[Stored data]
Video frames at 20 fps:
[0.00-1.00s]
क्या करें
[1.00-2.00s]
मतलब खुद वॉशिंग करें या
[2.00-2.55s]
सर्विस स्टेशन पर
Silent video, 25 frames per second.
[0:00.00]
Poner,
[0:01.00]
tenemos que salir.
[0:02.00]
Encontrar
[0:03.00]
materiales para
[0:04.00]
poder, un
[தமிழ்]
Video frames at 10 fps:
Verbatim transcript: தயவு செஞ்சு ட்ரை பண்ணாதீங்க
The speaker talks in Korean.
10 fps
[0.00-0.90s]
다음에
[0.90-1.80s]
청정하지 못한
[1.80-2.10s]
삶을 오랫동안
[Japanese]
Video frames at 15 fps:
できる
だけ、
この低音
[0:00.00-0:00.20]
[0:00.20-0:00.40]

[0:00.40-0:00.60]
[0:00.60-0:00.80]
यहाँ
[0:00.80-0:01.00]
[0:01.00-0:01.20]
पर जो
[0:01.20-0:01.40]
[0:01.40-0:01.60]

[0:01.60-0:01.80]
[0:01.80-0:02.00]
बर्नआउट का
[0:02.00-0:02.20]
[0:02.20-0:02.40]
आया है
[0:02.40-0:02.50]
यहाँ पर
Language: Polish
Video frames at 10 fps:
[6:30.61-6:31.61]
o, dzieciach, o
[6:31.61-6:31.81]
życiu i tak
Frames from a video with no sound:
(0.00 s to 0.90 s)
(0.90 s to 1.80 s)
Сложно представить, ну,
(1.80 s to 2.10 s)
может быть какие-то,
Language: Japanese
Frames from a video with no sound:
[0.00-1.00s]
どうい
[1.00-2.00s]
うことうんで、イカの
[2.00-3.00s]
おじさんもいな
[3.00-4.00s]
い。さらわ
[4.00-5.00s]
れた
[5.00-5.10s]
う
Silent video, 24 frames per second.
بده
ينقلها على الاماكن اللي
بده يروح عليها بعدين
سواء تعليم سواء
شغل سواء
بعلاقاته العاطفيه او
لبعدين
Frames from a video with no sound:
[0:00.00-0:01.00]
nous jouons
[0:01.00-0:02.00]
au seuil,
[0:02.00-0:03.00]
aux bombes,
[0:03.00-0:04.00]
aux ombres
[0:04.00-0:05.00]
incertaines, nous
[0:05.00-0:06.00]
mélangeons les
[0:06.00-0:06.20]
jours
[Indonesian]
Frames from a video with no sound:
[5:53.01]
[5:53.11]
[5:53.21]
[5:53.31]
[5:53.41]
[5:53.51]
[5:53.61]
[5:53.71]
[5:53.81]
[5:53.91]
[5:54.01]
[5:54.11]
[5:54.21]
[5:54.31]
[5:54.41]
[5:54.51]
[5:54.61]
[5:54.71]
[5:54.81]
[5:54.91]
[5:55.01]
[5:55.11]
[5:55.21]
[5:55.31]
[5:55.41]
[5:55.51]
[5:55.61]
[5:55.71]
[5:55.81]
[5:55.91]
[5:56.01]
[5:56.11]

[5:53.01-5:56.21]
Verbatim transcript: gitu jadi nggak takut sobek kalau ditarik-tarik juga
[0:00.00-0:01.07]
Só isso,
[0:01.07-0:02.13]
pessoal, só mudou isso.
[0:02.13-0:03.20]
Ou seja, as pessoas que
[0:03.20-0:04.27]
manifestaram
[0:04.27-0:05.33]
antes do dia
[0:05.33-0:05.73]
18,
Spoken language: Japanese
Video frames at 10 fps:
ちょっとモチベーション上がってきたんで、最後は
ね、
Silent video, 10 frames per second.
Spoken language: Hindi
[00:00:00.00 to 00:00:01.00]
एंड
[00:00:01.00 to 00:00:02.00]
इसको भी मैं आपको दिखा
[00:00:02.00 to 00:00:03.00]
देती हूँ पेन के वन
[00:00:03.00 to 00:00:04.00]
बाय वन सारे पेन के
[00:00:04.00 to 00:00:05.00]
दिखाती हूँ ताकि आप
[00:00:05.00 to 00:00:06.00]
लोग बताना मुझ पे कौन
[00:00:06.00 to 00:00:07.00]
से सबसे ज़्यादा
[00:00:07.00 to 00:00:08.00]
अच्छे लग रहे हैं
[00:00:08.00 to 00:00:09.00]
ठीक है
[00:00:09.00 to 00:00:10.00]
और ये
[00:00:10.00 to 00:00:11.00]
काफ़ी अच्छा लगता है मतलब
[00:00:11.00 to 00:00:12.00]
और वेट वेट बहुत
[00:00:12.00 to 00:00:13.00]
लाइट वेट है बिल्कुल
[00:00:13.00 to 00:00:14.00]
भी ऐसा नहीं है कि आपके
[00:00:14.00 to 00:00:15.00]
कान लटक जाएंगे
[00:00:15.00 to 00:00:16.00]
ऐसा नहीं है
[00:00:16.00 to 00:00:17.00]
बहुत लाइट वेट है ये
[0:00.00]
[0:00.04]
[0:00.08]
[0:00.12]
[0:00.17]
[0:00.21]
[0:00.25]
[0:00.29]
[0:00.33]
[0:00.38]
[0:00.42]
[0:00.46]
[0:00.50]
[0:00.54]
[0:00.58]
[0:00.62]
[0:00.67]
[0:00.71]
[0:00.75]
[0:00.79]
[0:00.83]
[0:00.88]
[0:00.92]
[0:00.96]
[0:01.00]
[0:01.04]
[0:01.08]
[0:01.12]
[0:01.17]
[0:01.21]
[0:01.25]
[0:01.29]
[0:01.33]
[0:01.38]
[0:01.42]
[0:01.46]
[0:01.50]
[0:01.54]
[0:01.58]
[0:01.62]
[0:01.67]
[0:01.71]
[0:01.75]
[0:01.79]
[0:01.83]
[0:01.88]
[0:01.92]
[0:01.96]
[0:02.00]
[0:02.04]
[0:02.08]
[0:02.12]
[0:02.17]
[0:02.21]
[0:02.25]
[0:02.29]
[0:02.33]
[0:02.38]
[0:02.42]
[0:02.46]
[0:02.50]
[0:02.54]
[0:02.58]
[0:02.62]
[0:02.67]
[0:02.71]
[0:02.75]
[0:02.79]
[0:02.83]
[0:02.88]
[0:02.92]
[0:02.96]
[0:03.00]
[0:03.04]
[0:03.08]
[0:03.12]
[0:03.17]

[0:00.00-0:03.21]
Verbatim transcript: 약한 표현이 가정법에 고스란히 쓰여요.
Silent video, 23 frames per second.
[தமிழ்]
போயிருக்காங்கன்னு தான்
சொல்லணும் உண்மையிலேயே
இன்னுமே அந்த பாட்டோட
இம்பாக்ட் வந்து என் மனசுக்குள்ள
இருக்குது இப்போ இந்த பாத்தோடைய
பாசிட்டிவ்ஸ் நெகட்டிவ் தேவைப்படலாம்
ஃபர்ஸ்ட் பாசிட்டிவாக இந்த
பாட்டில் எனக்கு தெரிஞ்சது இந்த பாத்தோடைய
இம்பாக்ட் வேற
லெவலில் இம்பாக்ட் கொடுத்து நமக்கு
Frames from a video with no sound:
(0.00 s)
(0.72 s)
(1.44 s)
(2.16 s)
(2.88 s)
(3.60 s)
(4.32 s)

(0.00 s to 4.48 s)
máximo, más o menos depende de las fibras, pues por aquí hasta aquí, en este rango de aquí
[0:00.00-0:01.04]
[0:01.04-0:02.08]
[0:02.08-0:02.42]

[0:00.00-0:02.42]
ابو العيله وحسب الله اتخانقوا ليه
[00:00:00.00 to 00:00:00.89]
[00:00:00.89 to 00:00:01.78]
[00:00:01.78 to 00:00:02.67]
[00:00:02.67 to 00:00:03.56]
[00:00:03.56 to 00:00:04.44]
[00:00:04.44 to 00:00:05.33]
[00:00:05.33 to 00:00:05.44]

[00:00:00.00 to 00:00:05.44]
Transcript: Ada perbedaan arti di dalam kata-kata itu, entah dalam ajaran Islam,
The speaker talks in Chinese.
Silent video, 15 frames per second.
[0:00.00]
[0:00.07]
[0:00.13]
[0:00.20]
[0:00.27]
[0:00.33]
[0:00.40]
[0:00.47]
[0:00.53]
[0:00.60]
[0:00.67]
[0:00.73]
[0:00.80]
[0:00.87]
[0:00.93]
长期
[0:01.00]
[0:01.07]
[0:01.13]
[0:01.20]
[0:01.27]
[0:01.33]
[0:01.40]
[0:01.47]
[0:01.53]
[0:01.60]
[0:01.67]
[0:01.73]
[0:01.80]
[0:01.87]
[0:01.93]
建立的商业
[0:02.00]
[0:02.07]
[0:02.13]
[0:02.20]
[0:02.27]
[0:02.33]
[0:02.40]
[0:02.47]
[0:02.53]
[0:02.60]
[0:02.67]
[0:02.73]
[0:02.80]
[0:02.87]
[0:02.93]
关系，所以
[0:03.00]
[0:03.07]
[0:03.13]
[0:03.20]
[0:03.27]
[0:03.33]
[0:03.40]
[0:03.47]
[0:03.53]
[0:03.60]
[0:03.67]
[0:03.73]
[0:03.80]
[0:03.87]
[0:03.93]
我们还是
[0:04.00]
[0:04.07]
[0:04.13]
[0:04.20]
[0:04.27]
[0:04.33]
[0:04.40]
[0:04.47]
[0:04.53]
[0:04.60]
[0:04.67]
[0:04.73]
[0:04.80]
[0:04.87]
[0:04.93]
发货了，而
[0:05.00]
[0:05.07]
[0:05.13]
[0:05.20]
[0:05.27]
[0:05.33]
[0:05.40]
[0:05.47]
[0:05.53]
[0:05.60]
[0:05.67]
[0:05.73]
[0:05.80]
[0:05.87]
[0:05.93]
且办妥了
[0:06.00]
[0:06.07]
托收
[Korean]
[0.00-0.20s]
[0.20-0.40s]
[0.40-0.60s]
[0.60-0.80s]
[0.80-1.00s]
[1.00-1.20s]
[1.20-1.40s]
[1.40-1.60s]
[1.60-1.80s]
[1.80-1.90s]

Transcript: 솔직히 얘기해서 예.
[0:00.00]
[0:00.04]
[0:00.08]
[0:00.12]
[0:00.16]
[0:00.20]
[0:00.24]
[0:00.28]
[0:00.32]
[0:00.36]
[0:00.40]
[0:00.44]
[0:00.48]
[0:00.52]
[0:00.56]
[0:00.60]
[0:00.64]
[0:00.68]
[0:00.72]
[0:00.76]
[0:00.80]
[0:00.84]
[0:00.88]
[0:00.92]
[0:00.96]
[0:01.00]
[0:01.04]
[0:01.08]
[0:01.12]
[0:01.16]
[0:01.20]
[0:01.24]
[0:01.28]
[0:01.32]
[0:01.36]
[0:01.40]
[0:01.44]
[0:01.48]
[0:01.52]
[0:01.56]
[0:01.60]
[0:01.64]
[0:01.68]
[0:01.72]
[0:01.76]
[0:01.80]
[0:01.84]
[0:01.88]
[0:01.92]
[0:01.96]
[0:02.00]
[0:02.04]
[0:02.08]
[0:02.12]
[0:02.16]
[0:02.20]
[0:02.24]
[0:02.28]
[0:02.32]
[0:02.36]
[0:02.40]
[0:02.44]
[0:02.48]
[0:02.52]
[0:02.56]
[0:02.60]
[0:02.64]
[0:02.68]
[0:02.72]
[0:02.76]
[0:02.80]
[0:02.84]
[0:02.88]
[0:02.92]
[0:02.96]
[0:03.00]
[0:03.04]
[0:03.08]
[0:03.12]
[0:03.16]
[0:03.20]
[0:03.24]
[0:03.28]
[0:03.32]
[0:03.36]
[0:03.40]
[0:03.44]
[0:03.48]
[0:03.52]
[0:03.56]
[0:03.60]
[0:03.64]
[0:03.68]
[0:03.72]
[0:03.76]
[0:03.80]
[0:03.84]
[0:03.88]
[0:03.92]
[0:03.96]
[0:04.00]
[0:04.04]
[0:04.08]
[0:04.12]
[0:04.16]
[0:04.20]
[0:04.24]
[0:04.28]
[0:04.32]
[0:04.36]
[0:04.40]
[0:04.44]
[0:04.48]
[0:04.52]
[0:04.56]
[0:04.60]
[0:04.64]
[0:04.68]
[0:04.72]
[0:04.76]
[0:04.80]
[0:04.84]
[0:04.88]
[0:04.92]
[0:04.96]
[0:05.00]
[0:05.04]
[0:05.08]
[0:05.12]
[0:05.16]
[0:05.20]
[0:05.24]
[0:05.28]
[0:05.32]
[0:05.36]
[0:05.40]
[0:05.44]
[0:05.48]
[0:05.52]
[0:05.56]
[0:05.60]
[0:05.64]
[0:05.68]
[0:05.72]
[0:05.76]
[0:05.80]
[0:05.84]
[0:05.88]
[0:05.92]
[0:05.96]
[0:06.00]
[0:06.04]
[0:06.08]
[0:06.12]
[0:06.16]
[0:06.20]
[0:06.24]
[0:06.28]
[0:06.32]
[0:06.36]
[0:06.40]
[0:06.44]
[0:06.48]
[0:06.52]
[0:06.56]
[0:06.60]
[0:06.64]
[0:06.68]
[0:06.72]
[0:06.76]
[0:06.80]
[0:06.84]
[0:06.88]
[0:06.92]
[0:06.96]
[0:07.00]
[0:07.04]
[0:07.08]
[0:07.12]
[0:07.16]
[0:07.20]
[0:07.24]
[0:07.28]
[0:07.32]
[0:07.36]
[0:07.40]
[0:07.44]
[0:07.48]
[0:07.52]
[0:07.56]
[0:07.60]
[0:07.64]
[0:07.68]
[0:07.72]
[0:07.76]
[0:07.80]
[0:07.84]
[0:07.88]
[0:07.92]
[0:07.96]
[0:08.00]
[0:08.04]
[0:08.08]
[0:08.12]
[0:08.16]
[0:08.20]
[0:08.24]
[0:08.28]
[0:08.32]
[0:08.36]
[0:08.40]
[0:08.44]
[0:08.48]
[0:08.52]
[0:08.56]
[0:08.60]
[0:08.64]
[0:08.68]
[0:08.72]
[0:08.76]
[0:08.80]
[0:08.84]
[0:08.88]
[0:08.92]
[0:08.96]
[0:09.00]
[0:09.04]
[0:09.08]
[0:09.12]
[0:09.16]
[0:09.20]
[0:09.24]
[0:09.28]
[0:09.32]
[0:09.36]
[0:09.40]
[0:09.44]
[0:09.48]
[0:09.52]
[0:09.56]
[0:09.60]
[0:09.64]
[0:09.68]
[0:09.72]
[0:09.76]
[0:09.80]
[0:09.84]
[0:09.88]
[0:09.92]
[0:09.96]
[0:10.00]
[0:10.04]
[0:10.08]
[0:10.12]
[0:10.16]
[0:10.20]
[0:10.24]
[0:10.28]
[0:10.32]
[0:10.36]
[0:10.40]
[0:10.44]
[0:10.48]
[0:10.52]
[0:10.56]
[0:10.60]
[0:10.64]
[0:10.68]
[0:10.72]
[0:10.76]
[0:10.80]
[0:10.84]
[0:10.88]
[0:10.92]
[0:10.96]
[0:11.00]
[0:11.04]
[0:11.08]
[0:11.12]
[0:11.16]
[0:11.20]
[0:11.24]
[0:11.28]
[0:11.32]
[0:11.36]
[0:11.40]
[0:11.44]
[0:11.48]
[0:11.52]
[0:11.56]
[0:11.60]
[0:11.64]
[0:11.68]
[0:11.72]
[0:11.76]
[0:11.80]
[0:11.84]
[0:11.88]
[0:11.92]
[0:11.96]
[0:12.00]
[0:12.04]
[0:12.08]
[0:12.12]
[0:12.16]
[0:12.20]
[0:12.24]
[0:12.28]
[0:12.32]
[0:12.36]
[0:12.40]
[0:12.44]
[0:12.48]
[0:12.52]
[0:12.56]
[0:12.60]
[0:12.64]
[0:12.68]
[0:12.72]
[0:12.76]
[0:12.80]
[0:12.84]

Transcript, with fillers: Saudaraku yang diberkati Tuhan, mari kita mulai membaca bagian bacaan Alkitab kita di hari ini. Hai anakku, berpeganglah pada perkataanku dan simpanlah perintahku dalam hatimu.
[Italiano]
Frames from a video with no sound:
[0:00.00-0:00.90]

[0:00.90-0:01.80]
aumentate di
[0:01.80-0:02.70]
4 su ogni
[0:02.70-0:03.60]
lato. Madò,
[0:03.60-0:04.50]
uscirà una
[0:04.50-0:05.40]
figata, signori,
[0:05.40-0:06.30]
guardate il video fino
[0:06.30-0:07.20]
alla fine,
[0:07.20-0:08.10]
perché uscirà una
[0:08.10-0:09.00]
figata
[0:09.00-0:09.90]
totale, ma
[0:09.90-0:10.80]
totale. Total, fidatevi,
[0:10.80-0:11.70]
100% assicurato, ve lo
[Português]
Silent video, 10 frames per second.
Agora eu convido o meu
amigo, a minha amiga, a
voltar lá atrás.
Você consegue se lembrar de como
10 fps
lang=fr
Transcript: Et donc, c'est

How to complete this task — If a line above includes the string "talks", pick it out.

Your solution —
The speaker talks in Korean.
The speaker talks in Chinese.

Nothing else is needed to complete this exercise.